Pour le juge d’appel, l’utilisation de Google Street View doit satisfaire les mêmes critères d’admissibilité que tout autre procédé technologique, puisqu’il s’agit d’une preuve matérielle (article 2854 C.c.Q.). Le juge affirme subséquemment que « le visionnement à l’aide de Google Street View ou d’une image tirée de cet outil n’est admissible que s’il est établi qu’il s’agit d’une description fidèle et exacte de la scène d’un crime (ou d’une infraction) au moment de la commission de l’infraction, qu’il n’y a pas eu de retouches ou de modifications et qu’un témoin peut attester de ces faits sous serment ». L’Association canadienne du droit des technologies de l’information soulignait dans un article récent sur la décision Granger qu’une difficulté importante inhérente à la nature de Google Street View est qu’en pratique, le contre-interrogatoire se révèle impossible.

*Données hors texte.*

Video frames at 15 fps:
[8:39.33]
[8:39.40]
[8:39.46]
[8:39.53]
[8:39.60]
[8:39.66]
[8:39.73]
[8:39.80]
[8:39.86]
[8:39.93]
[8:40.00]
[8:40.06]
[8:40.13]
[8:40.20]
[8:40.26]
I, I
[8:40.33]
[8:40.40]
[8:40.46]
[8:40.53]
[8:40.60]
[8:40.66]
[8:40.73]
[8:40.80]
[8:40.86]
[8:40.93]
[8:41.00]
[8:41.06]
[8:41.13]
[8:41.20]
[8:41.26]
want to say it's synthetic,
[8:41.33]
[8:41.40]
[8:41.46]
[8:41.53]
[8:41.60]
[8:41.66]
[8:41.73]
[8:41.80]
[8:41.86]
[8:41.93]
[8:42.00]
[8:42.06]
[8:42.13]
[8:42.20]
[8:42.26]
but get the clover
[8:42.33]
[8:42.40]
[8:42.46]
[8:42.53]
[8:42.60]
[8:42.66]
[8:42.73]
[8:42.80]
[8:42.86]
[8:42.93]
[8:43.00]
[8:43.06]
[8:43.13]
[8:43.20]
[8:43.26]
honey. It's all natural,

Les lieux changent pratiquement chaque jour, alors que de manière générale, la navigation artificielle de Google Street View priorise l’obtention d’images reflétant des endroits qui n’ont pas encore été visités par une voiture Google. La mise à jour des panoramas à 360 degrés est donc sporadique. Le juge en appel se base également sur l’affaire U.S. v. Lizarraga-Tirado relativement à l’admissibilité en preuve de données de géolocalisation pour réaffirmer que « l’authentification d’une preuve tirée de Google Street View s’avère nécessaire ».

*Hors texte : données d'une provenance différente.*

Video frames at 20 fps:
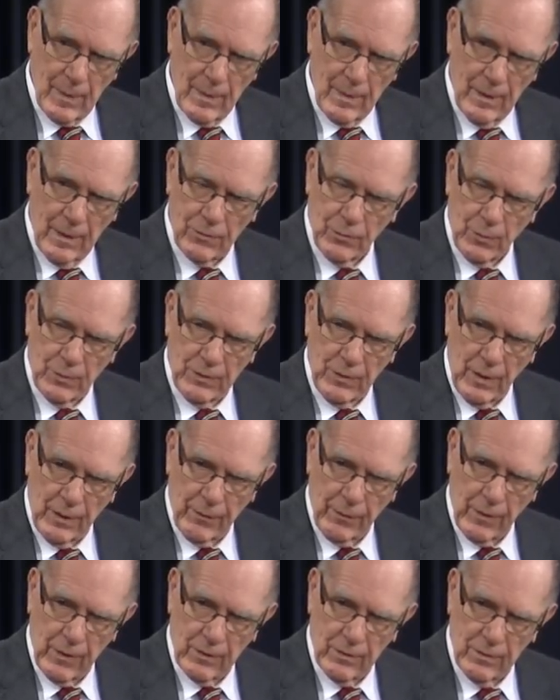as a result
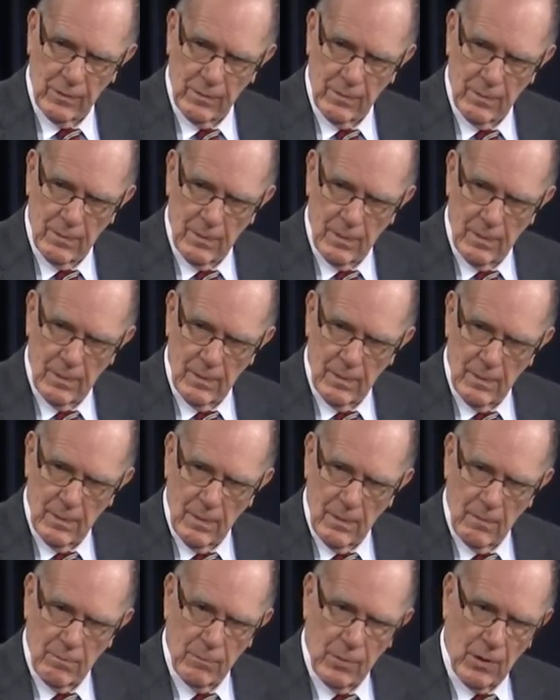of this.
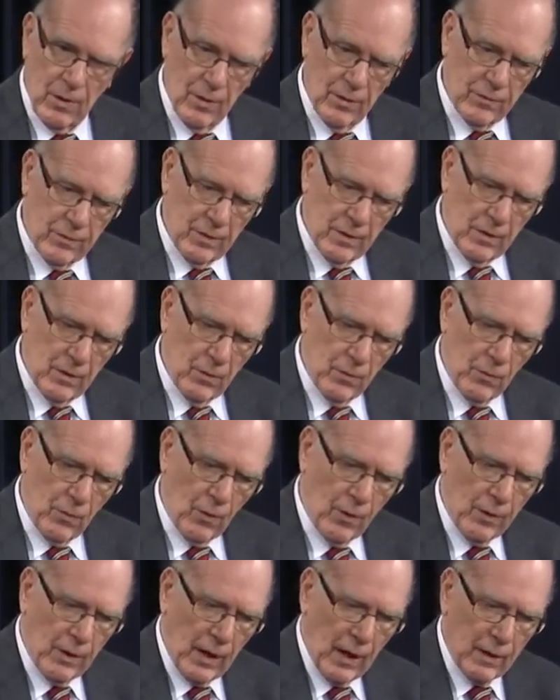Because you're
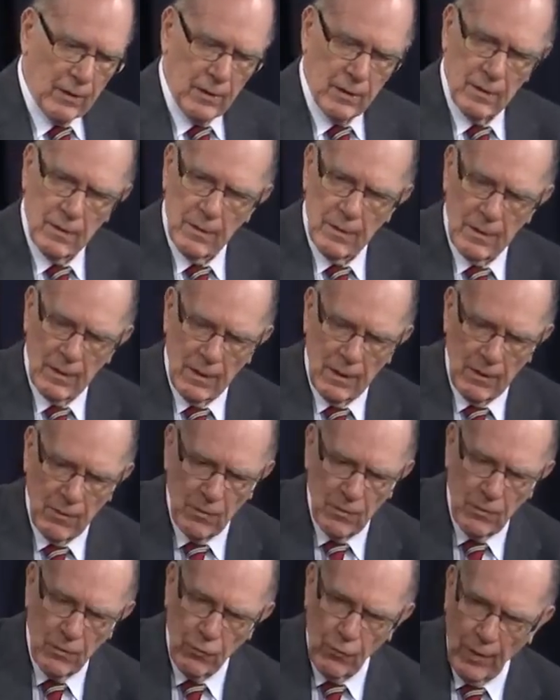going to get the
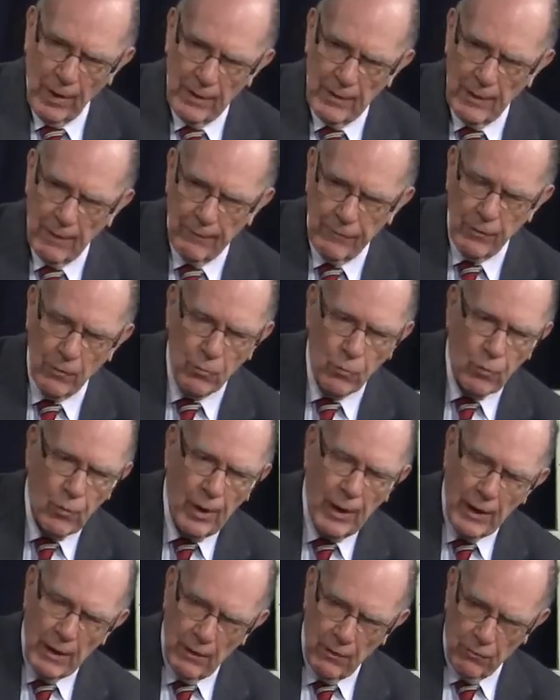threat of the
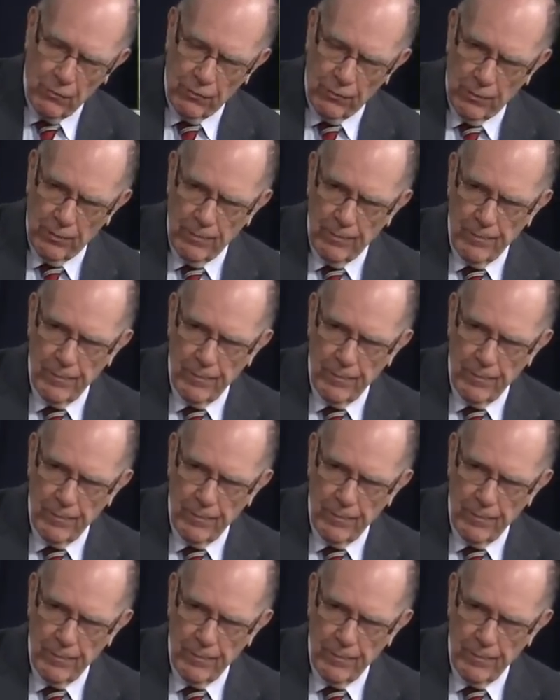rage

Le juge Cournoyer est donc d’avis que la « nouvelle preuve que constituait le visionnement à l’aide de Google Streer View » a permis au poursuivant de scinder sa preuve ce qui a porté atteinte à l’intégrité du procès. Au surplus « l’appelant pouvait légitimement réclamer la communication de cette preuve pour tenter de contredire le témoignage du policier au sujet de l’emplacement de la signalisation. Il existe une possibilité raisonnable que la non-divulgation ait compromis l’équité globale du procès en raison de l’utilité potentielle du registre pour le droit à une défense pleine et entière ». Une nouvelle instruction de l’affaire est donc requise.

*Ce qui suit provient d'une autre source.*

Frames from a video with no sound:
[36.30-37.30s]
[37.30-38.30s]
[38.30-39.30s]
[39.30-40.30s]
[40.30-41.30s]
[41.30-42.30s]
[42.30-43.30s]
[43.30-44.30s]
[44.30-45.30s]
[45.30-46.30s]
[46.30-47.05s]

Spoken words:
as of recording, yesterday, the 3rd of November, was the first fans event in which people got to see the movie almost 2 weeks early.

Afin de clarifier l’état de la jurisprudence, le juge commente certains aspects de l’admissibilité en preuve de ces outils de navigation et expose que Google Street View ou la navigation de Mapquest « […] comporte les propriétés et caractéristiques d’une photographie, celle d’une vidéo ou de la visite des lieux. Le visionnement à l’aide de Google Street View constitue l’équivalent moderne d’une visite des lieux ». La connaissance d’office ne permet pas aux juges de prendre connaissance d’une technologie de navigation virtuelle pour déterminer de l’existence d’une signalisation routière.

L’examen des lieux à l’aide d’un outil de navigation virtuelle ou la production d’images grâce à un outil utilisant cette technologie demeure possible même s’il s’agit d’une question substantielle au procès. Cette preuve doit « faire l’objet d’une authentification selon les exigences formulées par la Cour suprême dans l’arrêt Nikolovski ». Il est intéressant de souligner que dans R. c. Nikolovski, [1996] 3 R.C.S. 1197 rendue par le juge en chef Lamer, la bande est un élément matériel et « dans une certaine mesure, une preuve testimoniale » importante dans la recherche de vérité.

Ainsi, lorsque la poursuite désire utiliser un outil de navigation virtuelle en preuve, celle-ci doit communiquer préalablement à l’autre partie les images qui seront utilisées de l’outil de navigation et « [u]ne initiative spontanée, séance tenante, n’est pas compatible avec le devoir de la poursuivante de communiquer la preuve avant la tenue du procès ».

Lorsque les images « décrivent bien la scène, qu’elles n’ont pas été retouchées ni modifiées et qu’un témoin puisse attester en cour de ces faits sous serment » la preuve est admissible. Le chargé de cours en droit pénal de l’Université de Montréal Nicolas Bellemare soulignait pour la Presse canadienne qu’à « la fois la Couronne et la défense peuvent s’en servir » lorsque les conditions d’admissibilité sont remplies.